Content starts

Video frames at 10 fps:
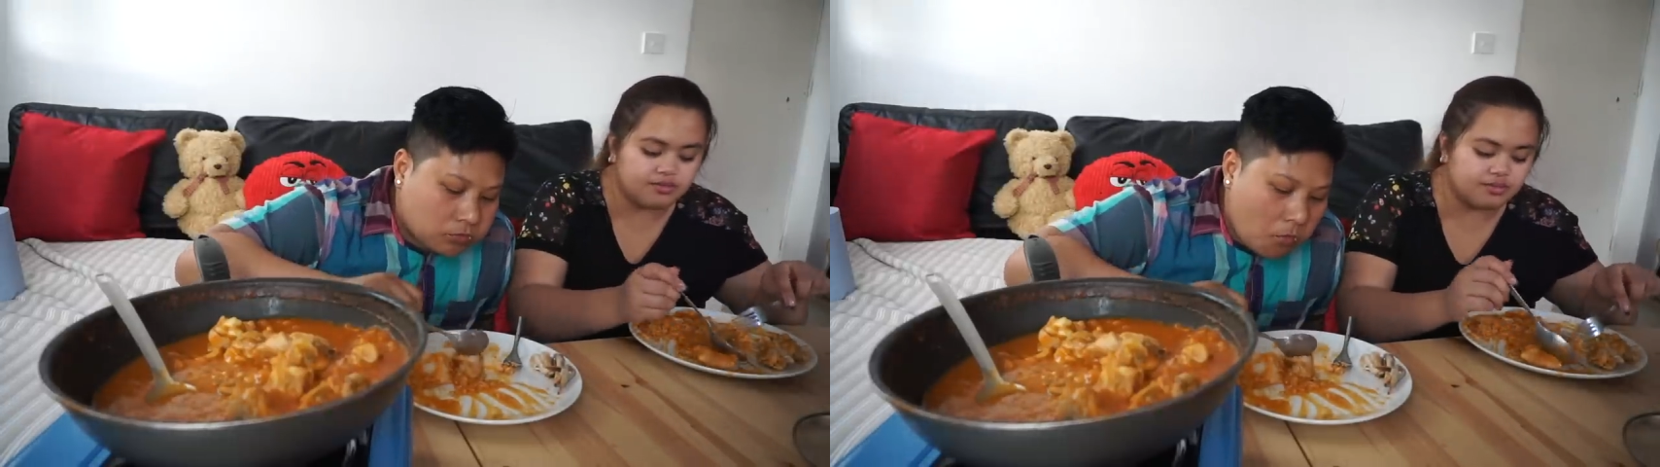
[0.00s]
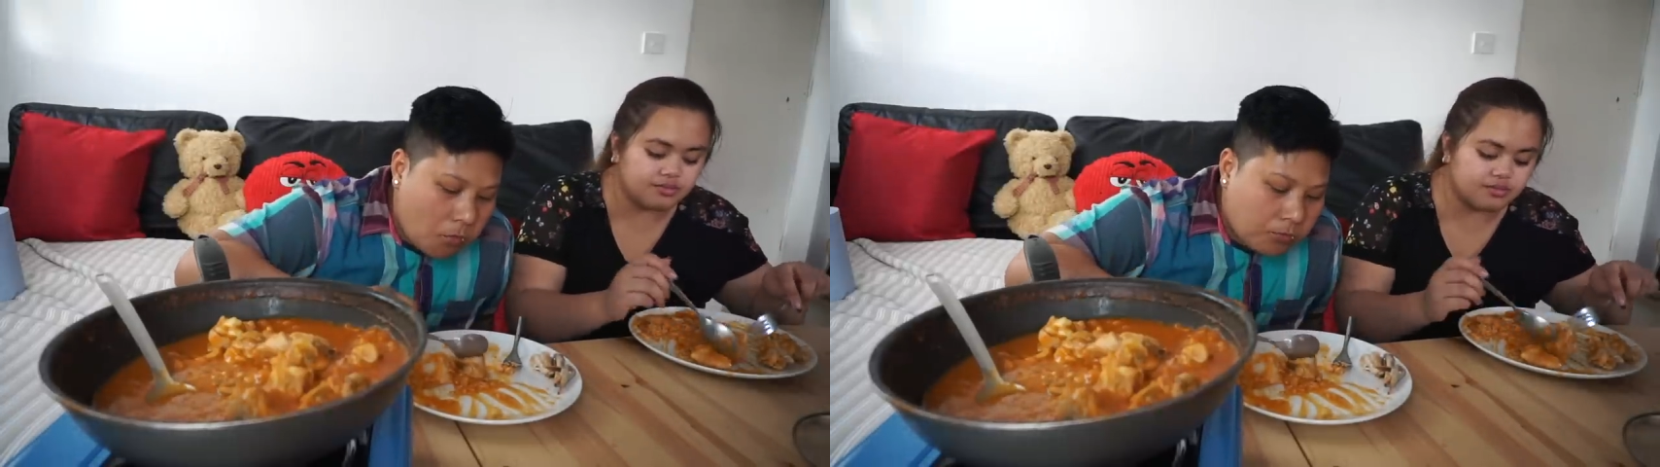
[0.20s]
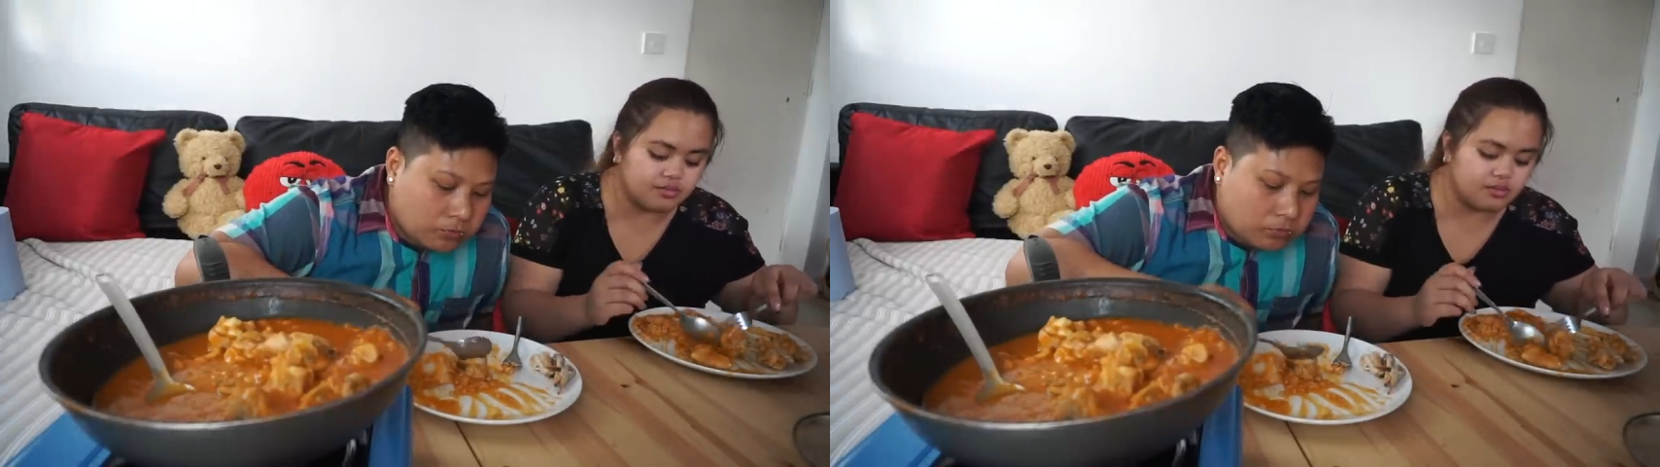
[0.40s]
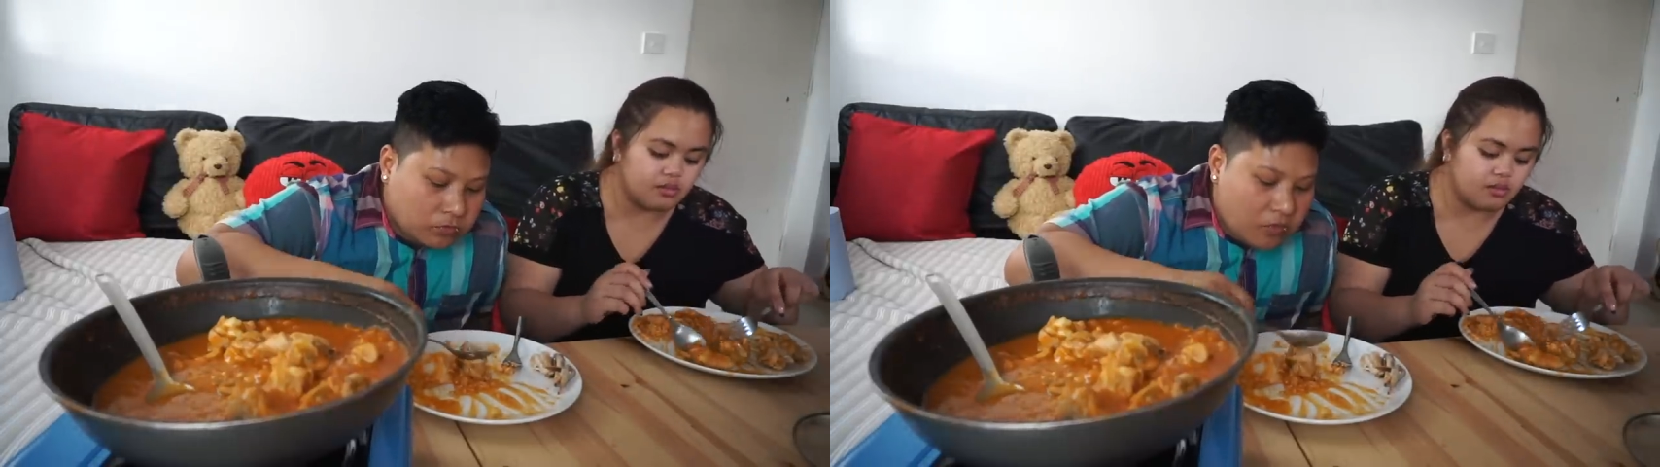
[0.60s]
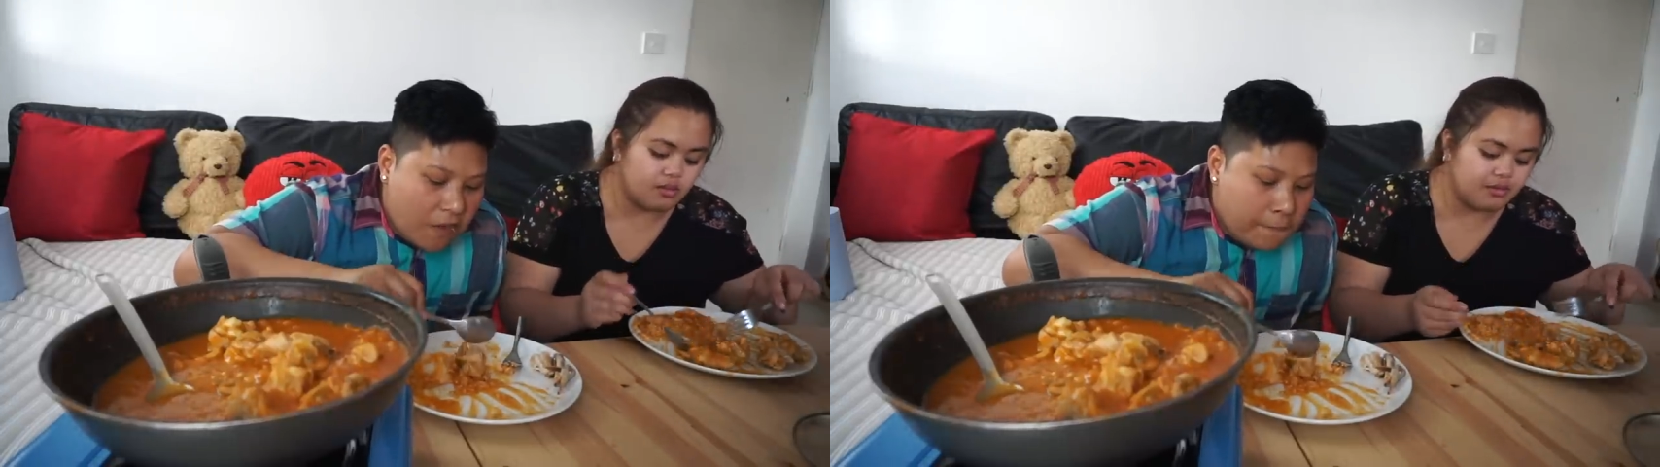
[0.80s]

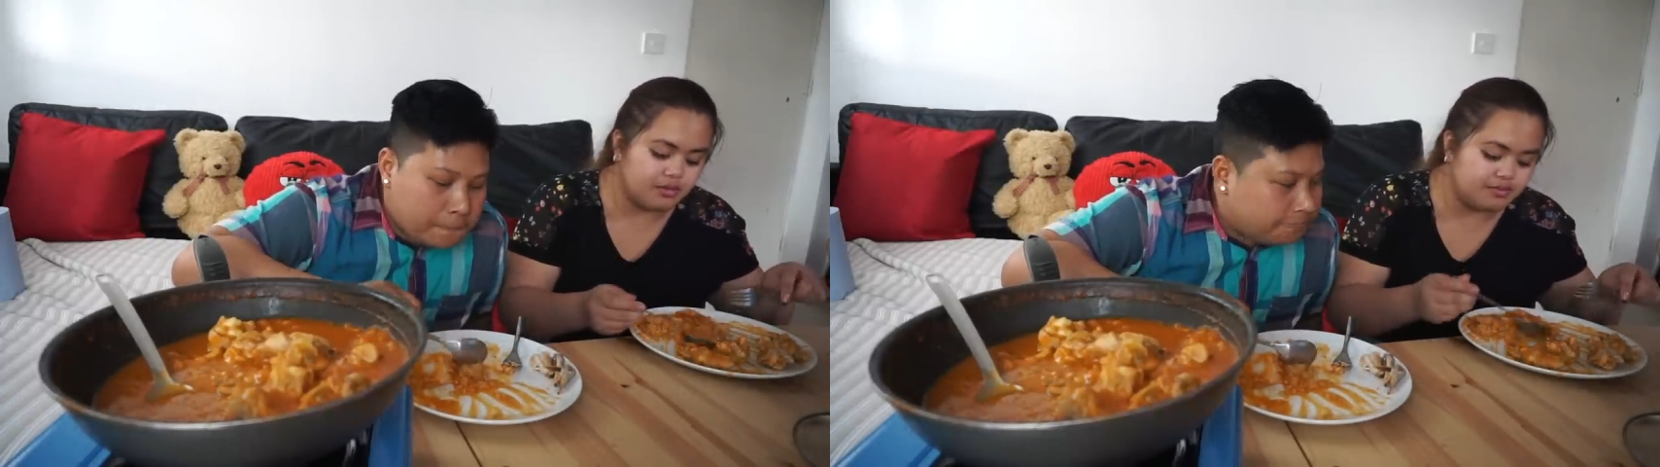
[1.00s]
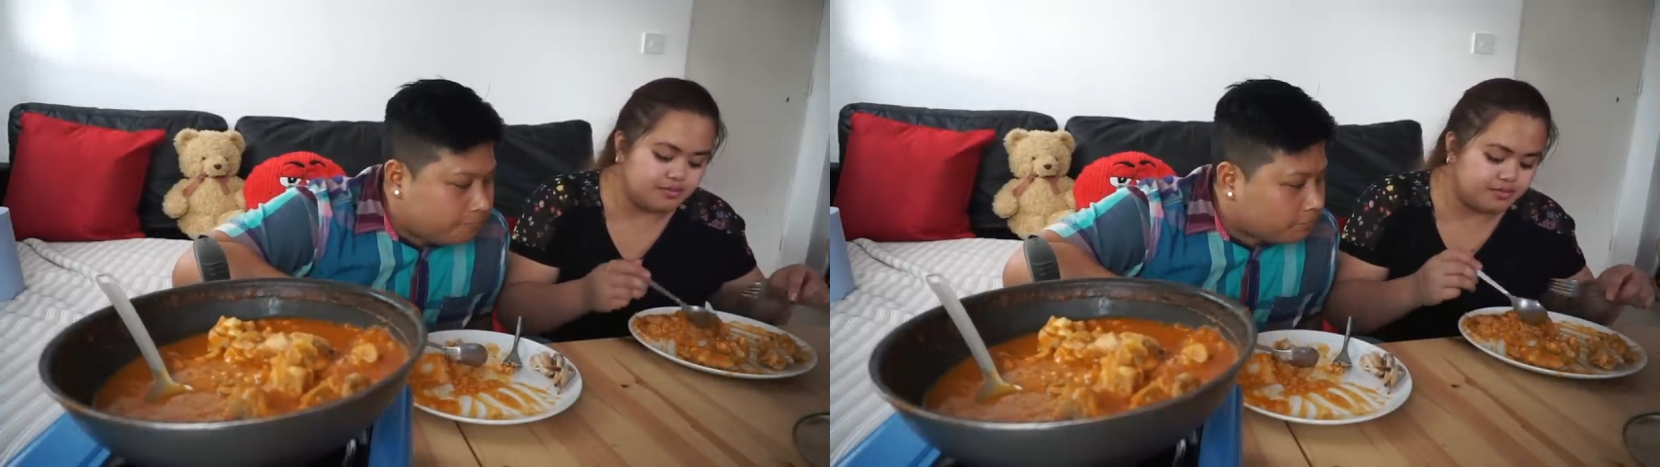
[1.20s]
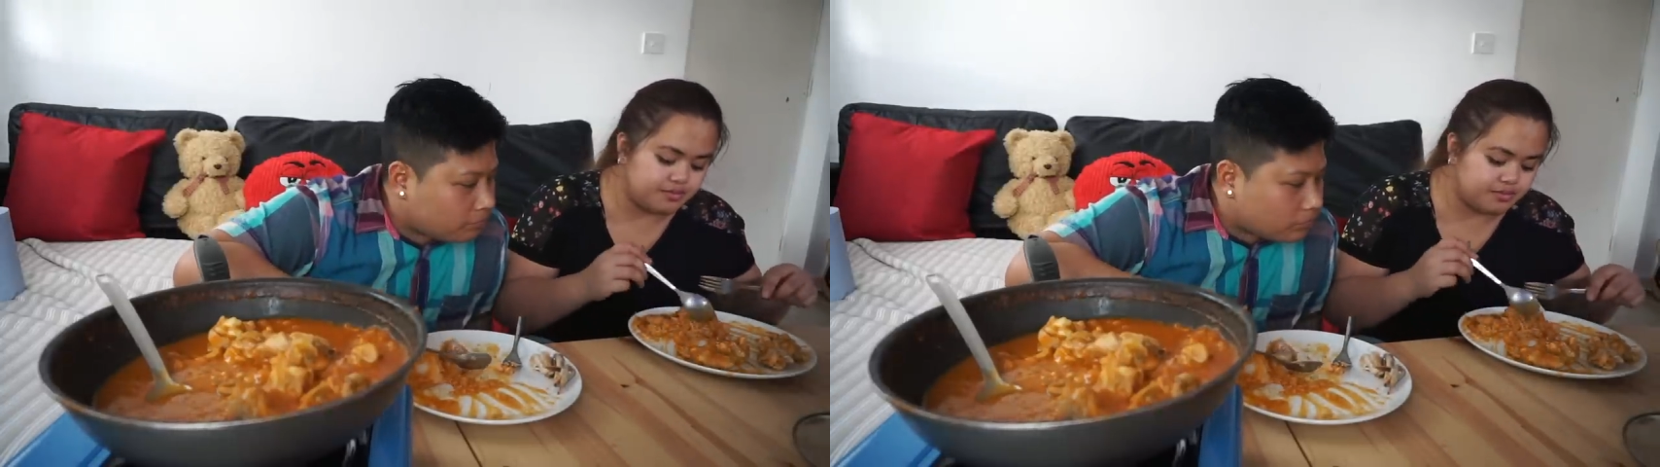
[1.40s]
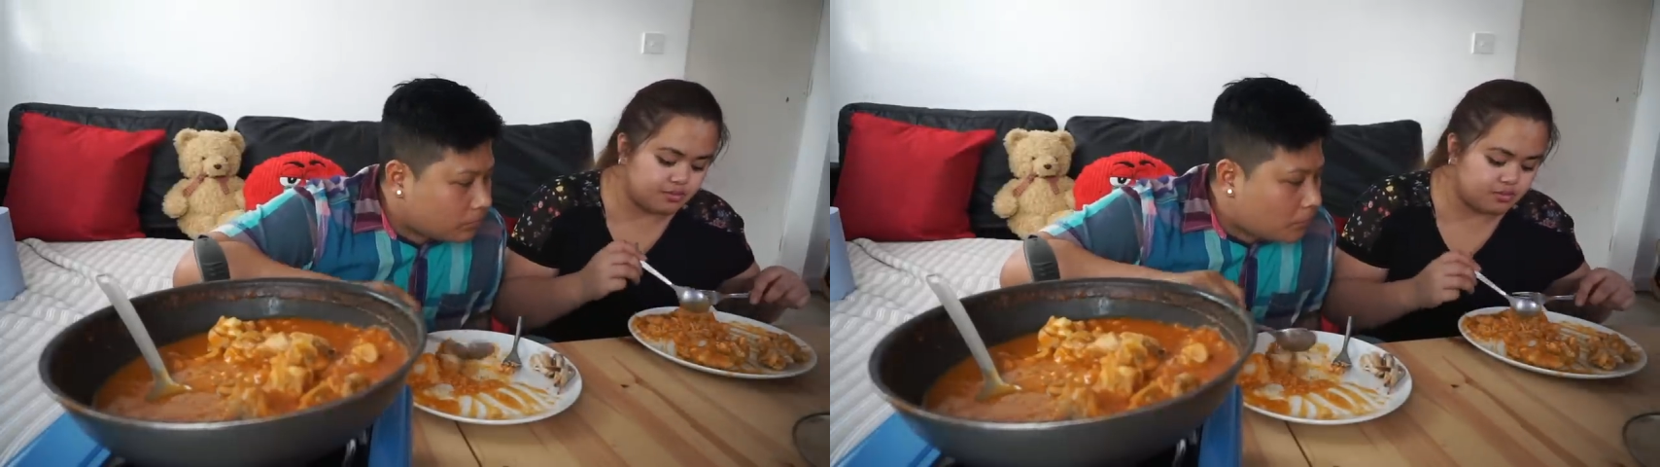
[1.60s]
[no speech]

Content ends

(Task to carry out):
Reproduce the material in its entirety and word for word, without the pictures.

(Response for this exercise):
Video frames at 10 fps:
[0.00s]
[0.20s]
[0.40s]
[0.60s]
[0.80s]

[1.00s]
[1.20s]
[1.40s]
[1.60s]
[no speech]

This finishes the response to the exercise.